Construction on a new Moody Elementary School is expected to begin early next year.
But Port Moody councillors who approved a development permit July 26 so the project can proceed are still hopeful School District 43 can find a way to jazz the building up.
The $37.2-million school will replace the current Moody Elementary that is located a few blocks away.
It is to be constructed on the site of the former Moody Middle school, which was replaced in 2018 with a new structure next door.
Coun. Steve Milani said given the school’s prominent location along St. Johns Street, he would have liked to have seen it with more architectural pizzazz.
“This is situated on a prominent corner of the city,” he said. “Being a City of the Arts, the design of the building is lacklustre.”
Coun. Zoe Royer suggested the school might present an opportunity to showcase a new mural.
“I don’t think it’s too late for some exterior enhancements,” she said.
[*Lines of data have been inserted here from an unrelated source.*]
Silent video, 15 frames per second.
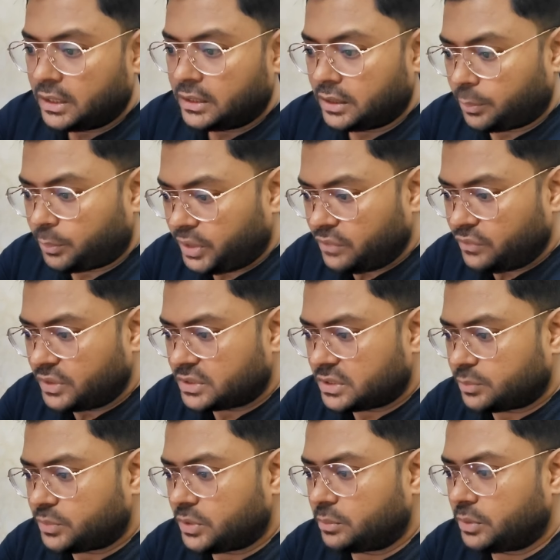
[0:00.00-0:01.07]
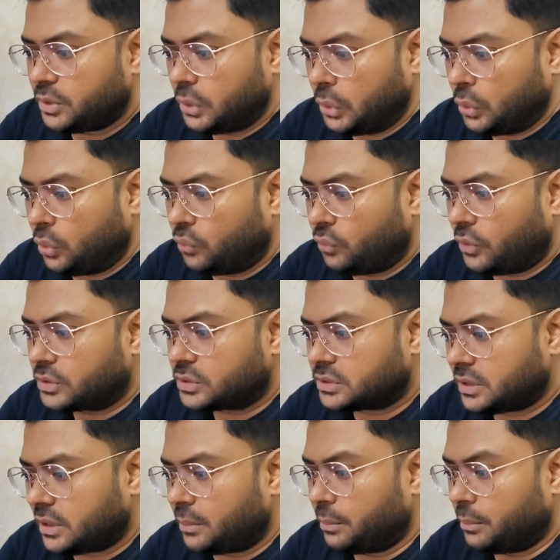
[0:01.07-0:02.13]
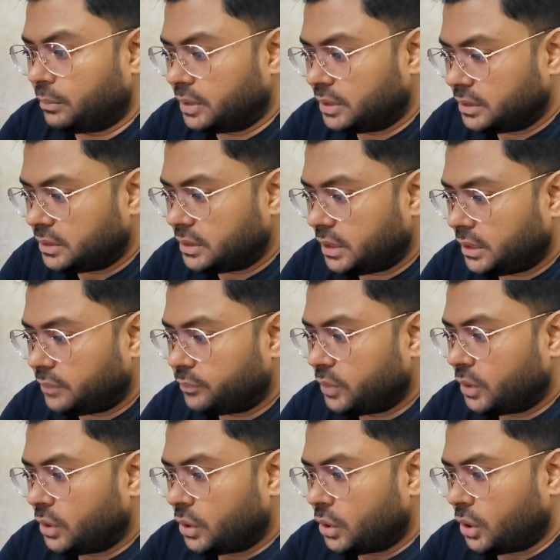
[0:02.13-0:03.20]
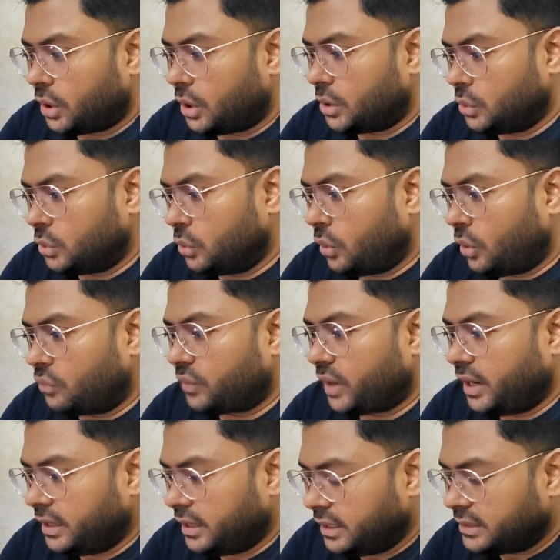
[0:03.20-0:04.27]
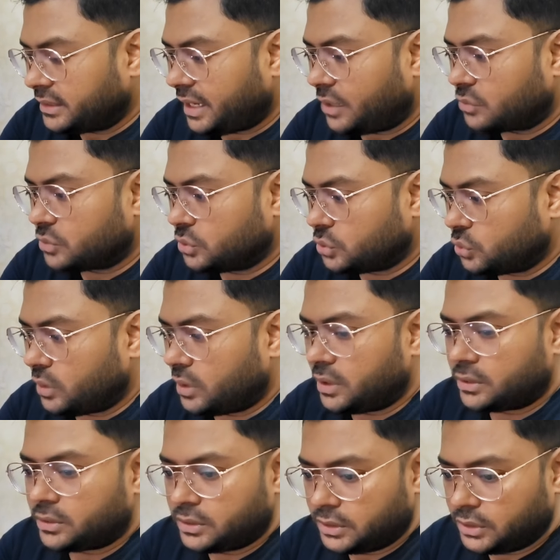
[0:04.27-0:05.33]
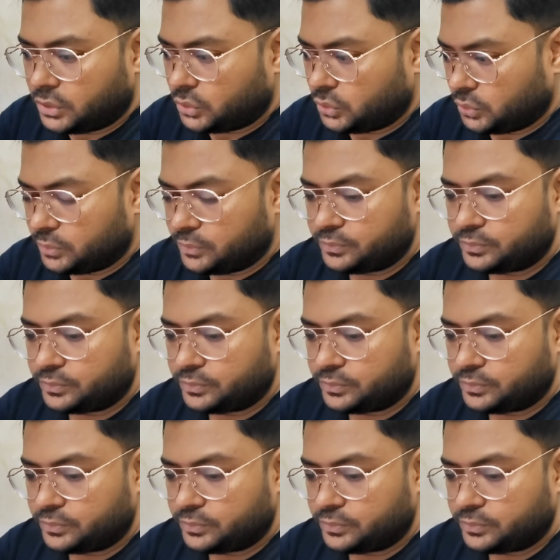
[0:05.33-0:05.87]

The previous September low was the Monday low of 18,232.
Coun. Diana Dilworth agreed, saying the city could work with the school district and First Nations to come up with something to advance reconciliation efforts.
But Mayor Rob Vagramov said he likes the school’s bright exterior colours and large windows.
“I remember my high school was just a jail, all concrete with tiny windows,” he said. “Making it look pretty is not the point of the school.”
The new school will feature 16 classrooms and a gymnasium, as well as multipurpose, learning commons and administration spaces, along with 46 childcare spaces. There’s also a plan to erect solar panels on the roof of the two-storey structure.
“The project has been required to meet higher GHG (greenhouse gas) reduction targets through the ministry’s GHG reduction strategy,” said the project’s architects, Justin Dyck of Station One Architects, in their letter of intent.
In addition to the solar panels, the building will also have an enhanced envelope and heat pumps.
The school’s capacity of 415 students from kindergarten to Grade 5 is 145 more than the current Moody Elementary can hold to accommodate anticipated growth in the downtown neighbourhood.
And, if needed in the future, portables could be placed on a hard surface play area adjacent to St. Johns Street, according to a report presented to council.
Most of the new school’s construction costs are being funded with $32.2 million from the provincial government; the remaining $5 million is being provided by the school district from its $16.2-million sale of the former Lincoln Elementary School in Port Coquitlam.
If construction proceeds on schedule, the new school is expected to be ready for students by September 2024.